The effects of stunting can be passed from one generation to the next.  Girls who are born malnourished and become stunted as children, will often become malnourished mothers and the cycle then repeats itself.

By applying Food Plant Solutions principles stunting can be prevented.  Then those children who are not afflicted by stunting will have the ability to make informed choices.  From that we have real, lasting change.  It can be achieved but we need your help.  info@foodplantsolutions.org


Bruce French – Officer of the Order of Australia

A global report recently produced by the Food Security Network Secretary of the World Food Programme highlights the world food crises into 2018.  They reported an 11% rise in world food crises from the previous year.

Another report produced by FAO, IFAD, UNICEF, WHO and WFP describing “The  State of Food Security and Nutrition in the World” similarly highlights the tragic state of our world.  They state that 151 million children under five are stunted and one out of every nine people in the world are undernourished.  World hunger is on the increase.

What is needed is not more reports (as important as they are) but action to improve the situation.  For many years FAO have estimated that there are 30,000 edible plant species that are adapted to every location in the world and are often nutrient rich.  Thankfully our Food Plants International database has just passed the 30,000 number of records.

The question we need to ask is, “Can the situation be improved?”  Many groups are getting excited about the amazing potential of all the under-utilised edible plants of the world.  Not only can they be produced sustainably, but often at low cost and provide attractive and healthy diets that are far more than simply counting ‘nutrients’ or food composition.  Many of these plants have ancillary benefits these days called “functional foods” because of these other functions.  People, especially women, need to be empowered with attractively presented and appropriate information.  Computers, mobile phones and the internet make this more easily achievable.


Esley Dunham – Food Plant Solutions Committee Member

Six members of the Rotary Club of Devonport North, together with six locals, recently constructed a shed, in the village of Maliana on the western side of Timor-Leste. Sister Elsa is in charge of a small convent of the Cannossian Sisters. Sister Elsa is a child magnet and as each school in Timor- Leste has morning and afternoon attendances, many of these children were coming to the convent seeking her care, some of whom were orphans. The convent only recently established, is a small house and when it rained there was nowhere for the children to go, except under a small verandah; the need for other shelter was obvious.

The team from Devonport North, comprised Rotarians Leigh Titmus, Leigh Murphy, James Roberts-Thomson, John Phillips and Esley Dunham.  Between them and the locals they had the building up in four days, two days ahead of schedule.

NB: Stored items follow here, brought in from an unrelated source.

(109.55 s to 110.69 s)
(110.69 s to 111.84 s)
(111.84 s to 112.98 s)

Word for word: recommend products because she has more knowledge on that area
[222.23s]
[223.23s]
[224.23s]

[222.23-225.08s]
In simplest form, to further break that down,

Afterwards there was a lovely opening ceremony including the children and their parents and then a celebration dinner.

Long time Food Plant Solutions committee member, John Phillips, deliberately booked extra time in Timor-Leste so that he could spend extra time in Dili, making contact with prospective partners.  Rotary contact, Mario De Jesus, generously guided John during that time.

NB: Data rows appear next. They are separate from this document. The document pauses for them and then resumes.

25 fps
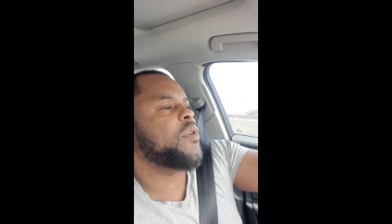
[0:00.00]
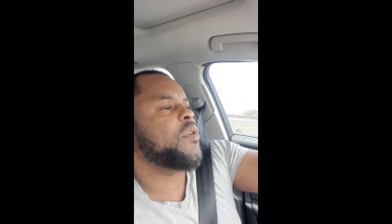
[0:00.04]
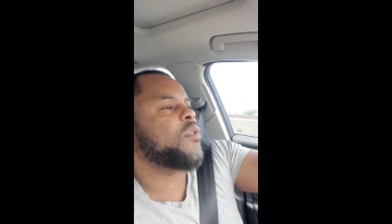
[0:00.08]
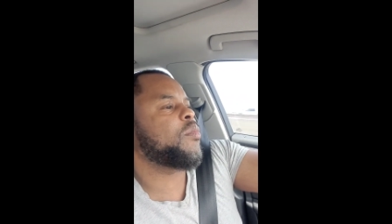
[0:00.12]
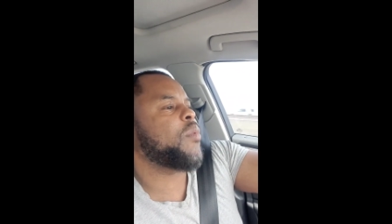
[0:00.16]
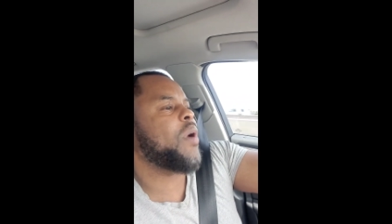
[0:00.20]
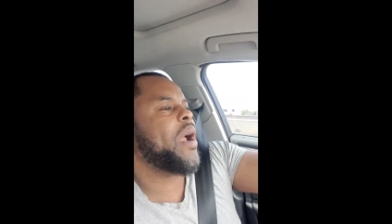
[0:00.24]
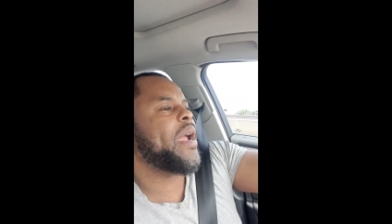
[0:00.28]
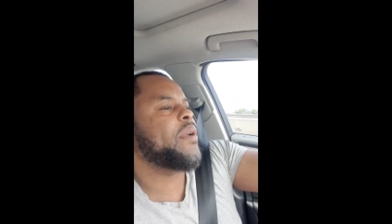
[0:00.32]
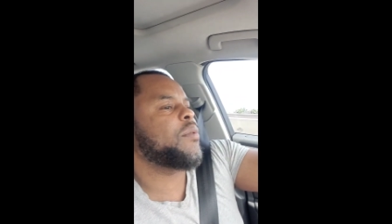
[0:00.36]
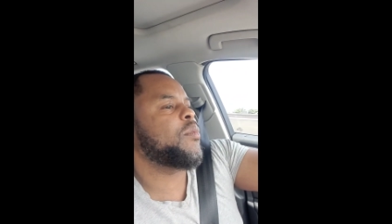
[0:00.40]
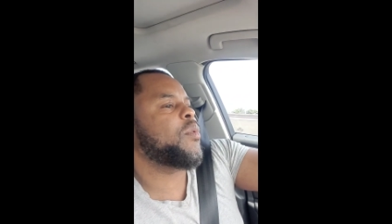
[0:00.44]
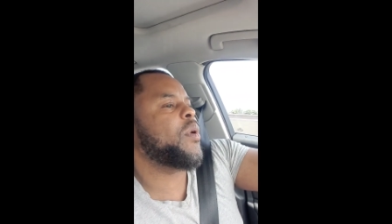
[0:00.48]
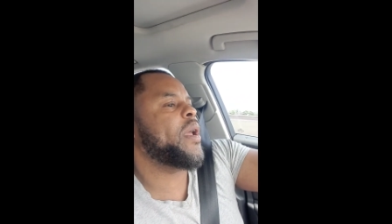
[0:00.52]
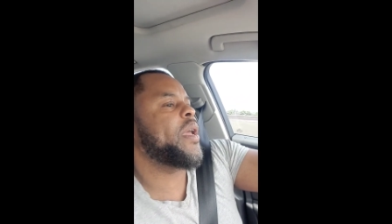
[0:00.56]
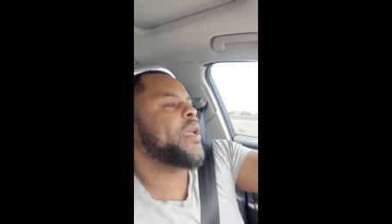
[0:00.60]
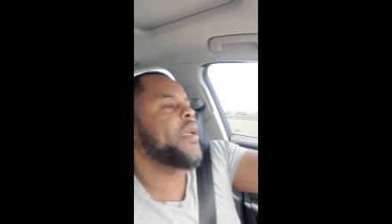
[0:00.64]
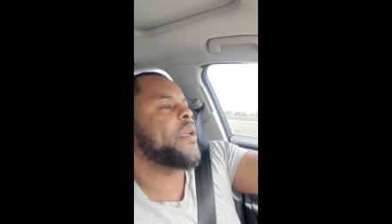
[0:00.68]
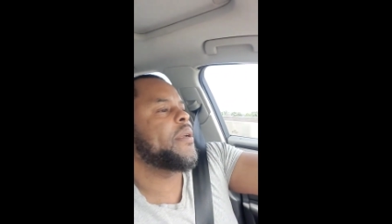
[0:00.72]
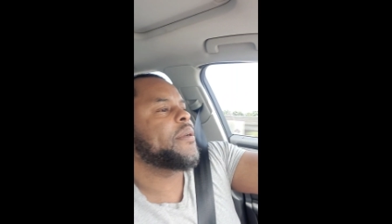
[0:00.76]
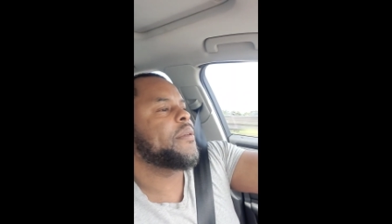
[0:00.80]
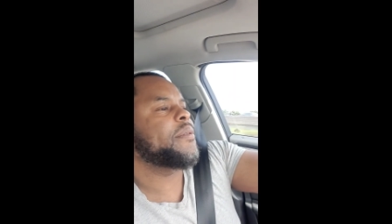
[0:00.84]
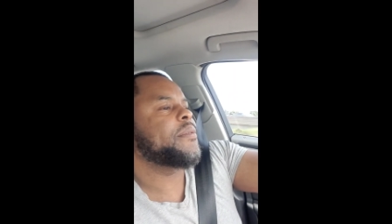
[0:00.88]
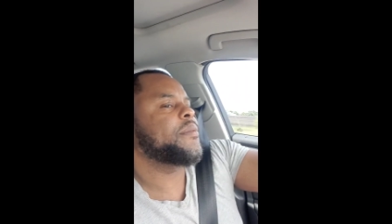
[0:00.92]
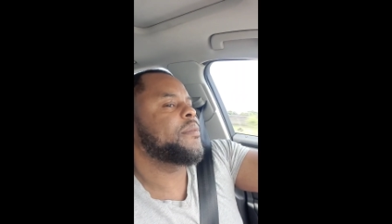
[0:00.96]
in the right way.
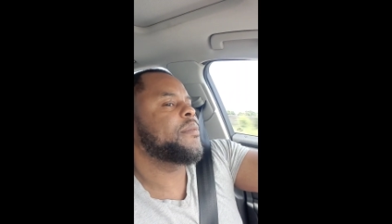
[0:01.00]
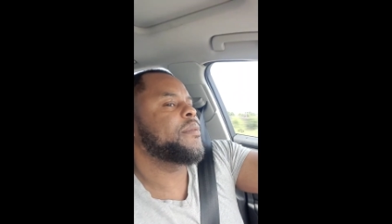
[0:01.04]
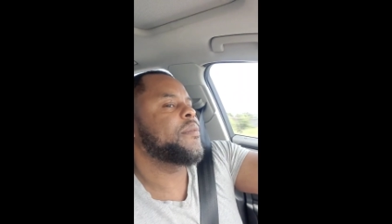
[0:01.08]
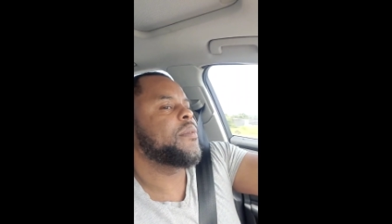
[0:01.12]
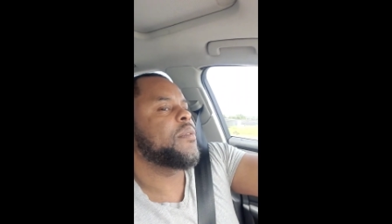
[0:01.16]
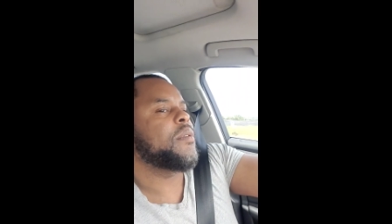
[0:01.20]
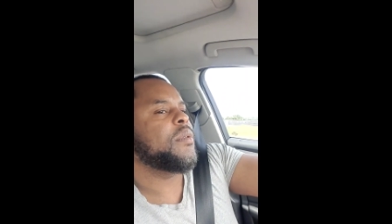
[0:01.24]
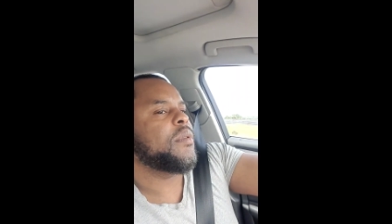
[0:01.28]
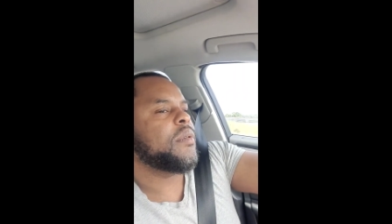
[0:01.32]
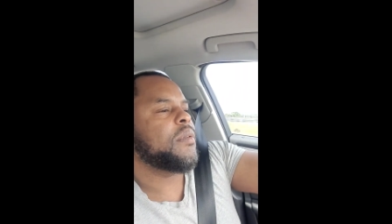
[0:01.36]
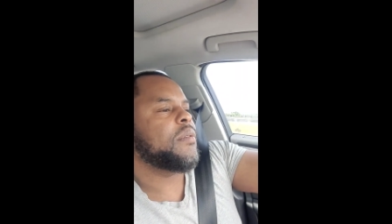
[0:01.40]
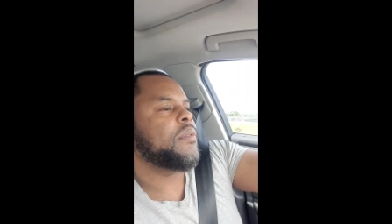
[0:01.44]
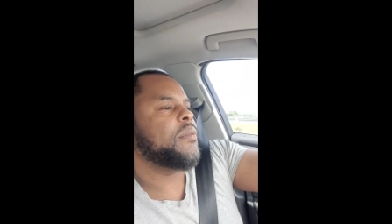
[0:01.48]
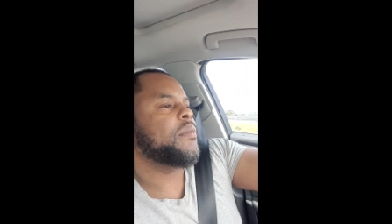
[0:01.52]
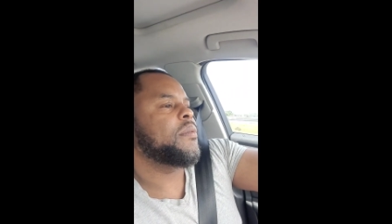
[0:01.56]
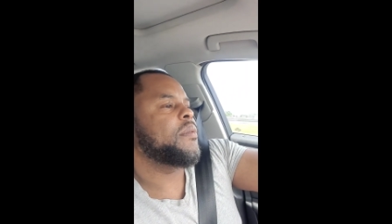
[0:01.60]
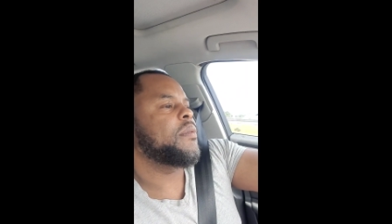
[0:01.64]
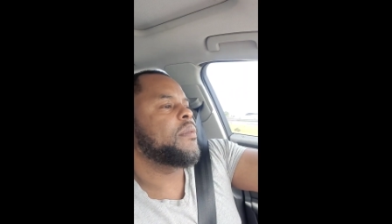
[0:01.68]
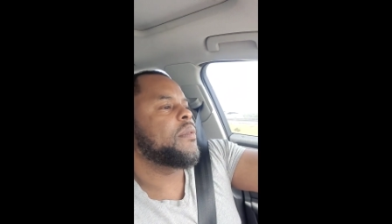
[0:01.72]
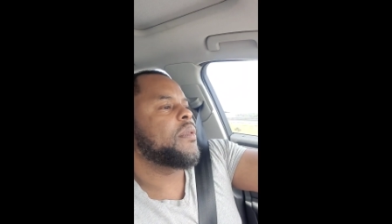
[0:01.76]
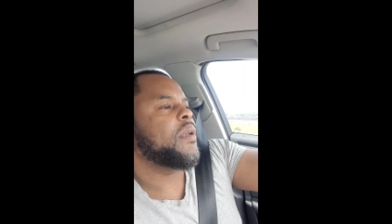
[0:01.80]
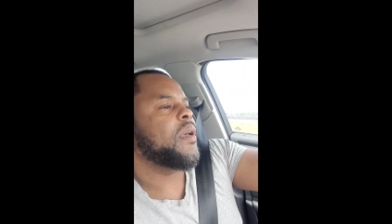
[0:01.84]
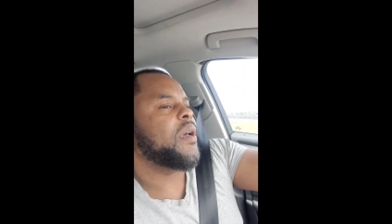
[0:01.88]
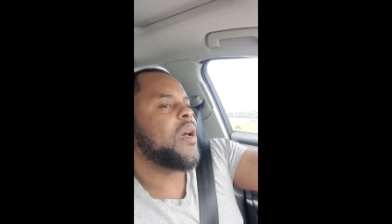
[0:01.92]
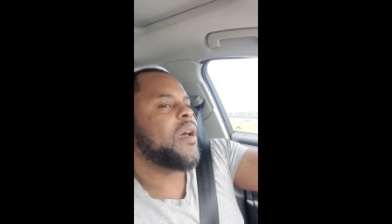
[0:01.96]

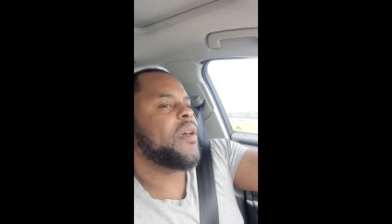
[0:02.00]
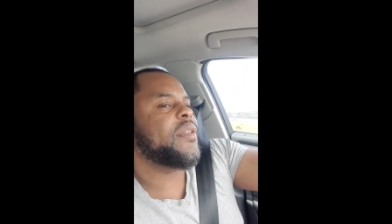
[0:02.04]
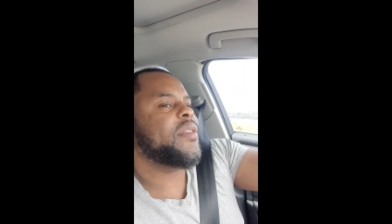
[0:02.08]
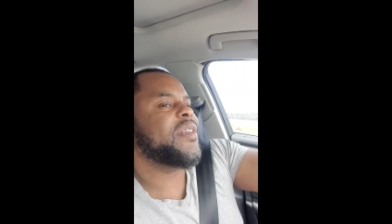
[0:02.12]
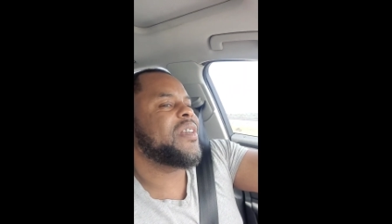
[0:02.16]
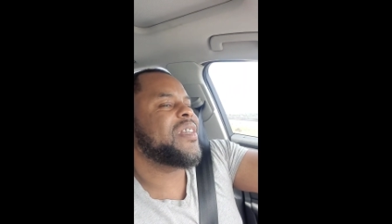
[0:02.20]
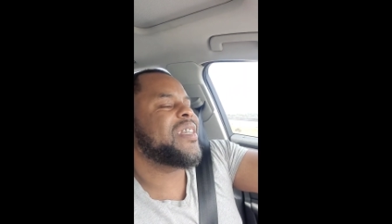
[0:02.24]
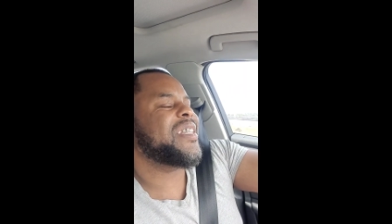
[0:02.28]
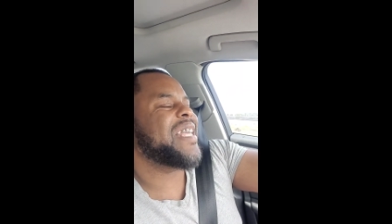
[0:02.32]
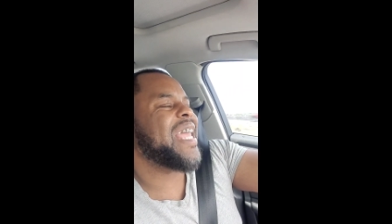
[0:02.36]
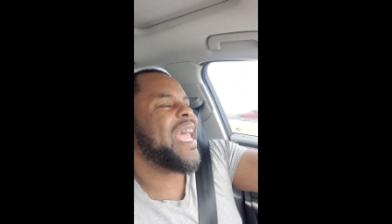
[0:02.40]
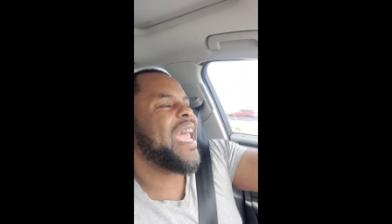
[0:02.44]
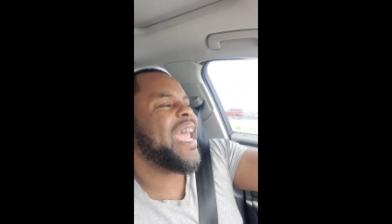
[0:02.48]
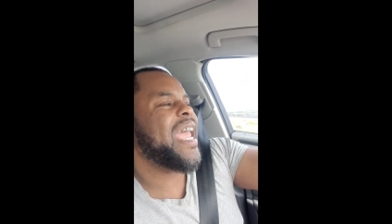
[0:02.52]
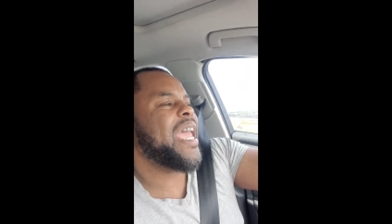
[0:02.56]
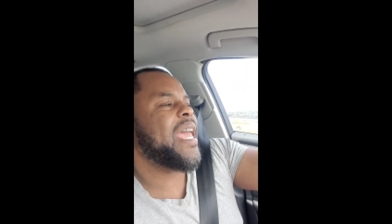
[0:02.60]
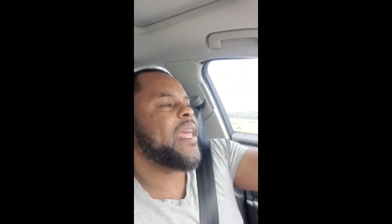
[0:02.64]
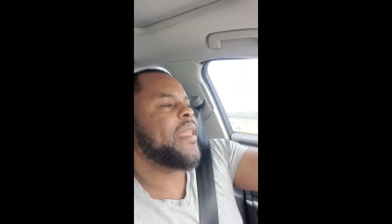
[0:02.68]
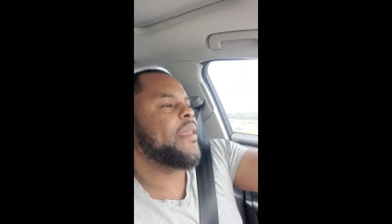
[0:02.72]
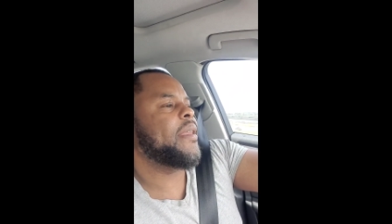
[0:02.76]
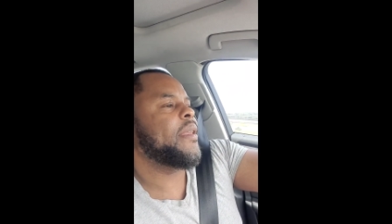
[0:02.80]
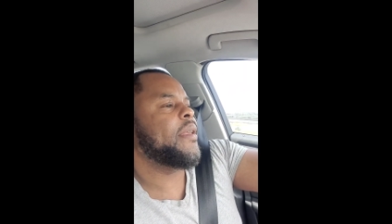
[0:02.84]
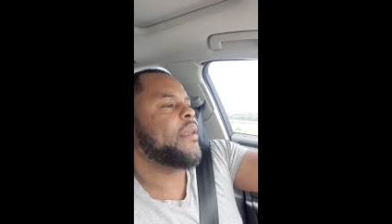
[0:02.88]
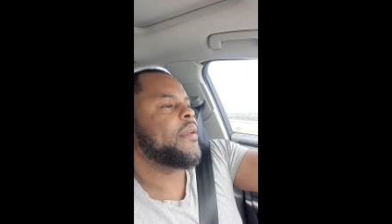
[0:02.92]
Understand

Why Food Plant Solutions is Unique

We approach aid quite differently to most aid organisations:

We’d like to cease to exist because we were no longer needed.  Sadly, we are a long way from that.

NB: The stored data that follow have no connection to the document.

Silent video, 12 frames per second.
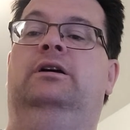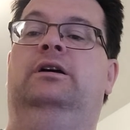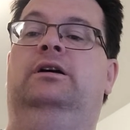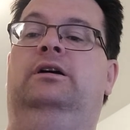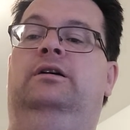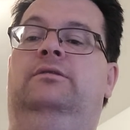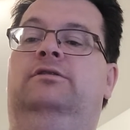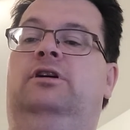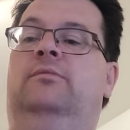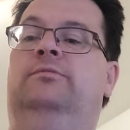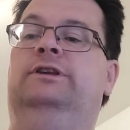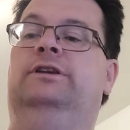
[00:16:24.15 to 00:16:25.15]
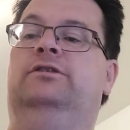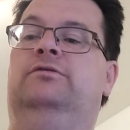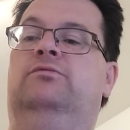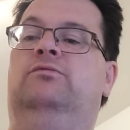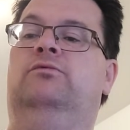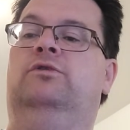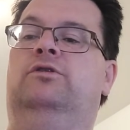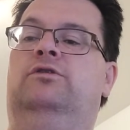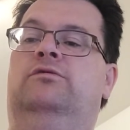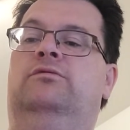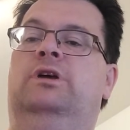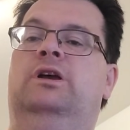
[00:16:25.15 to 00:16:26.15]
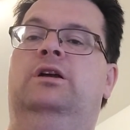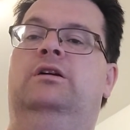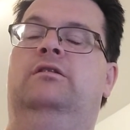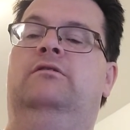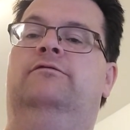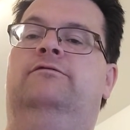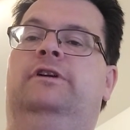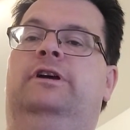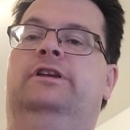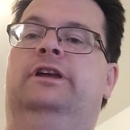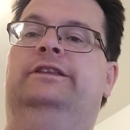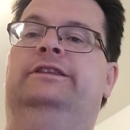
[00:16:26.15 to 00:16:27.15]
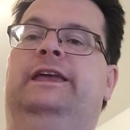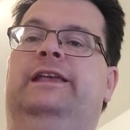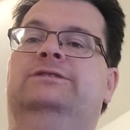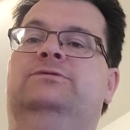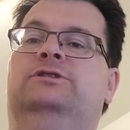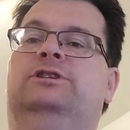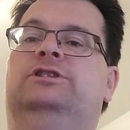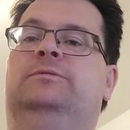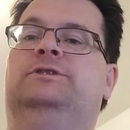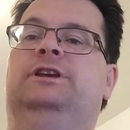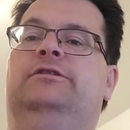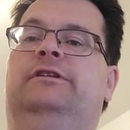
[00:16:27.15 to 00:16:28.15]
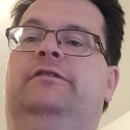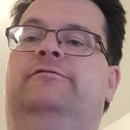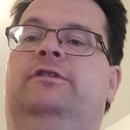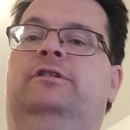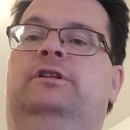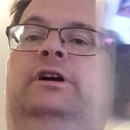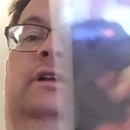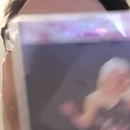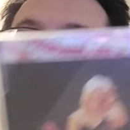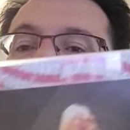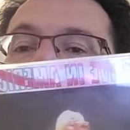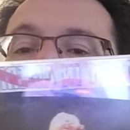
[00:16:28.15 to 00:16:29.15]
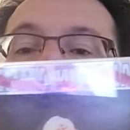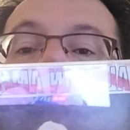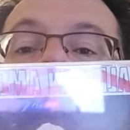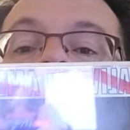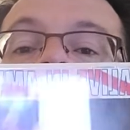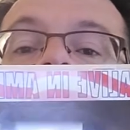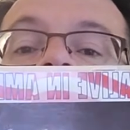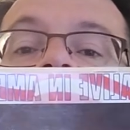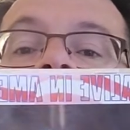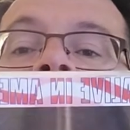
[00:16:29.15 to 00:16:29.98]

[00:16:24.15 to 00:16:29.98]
uh, company or, or uh, Intense was a subsidiary of Frontline. So here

We are very low cost. All general donations go solely towards the project.

We never send people in-country but instead form partnerships with existing aid providers who use our publications to educate communities, and particularly women and children, on the nutrient value of their local food plants.  Most projects (whether they be housing, water, schools, maternal health, etc.), would be further enhanced by adding a Food Plant Solutions component to them.  People who are in dire situations require a sustainable way to grow and access nutritious food.

Our approach is proven to work.  We have seen program partners reduce malnutrition in children by as much as 95%.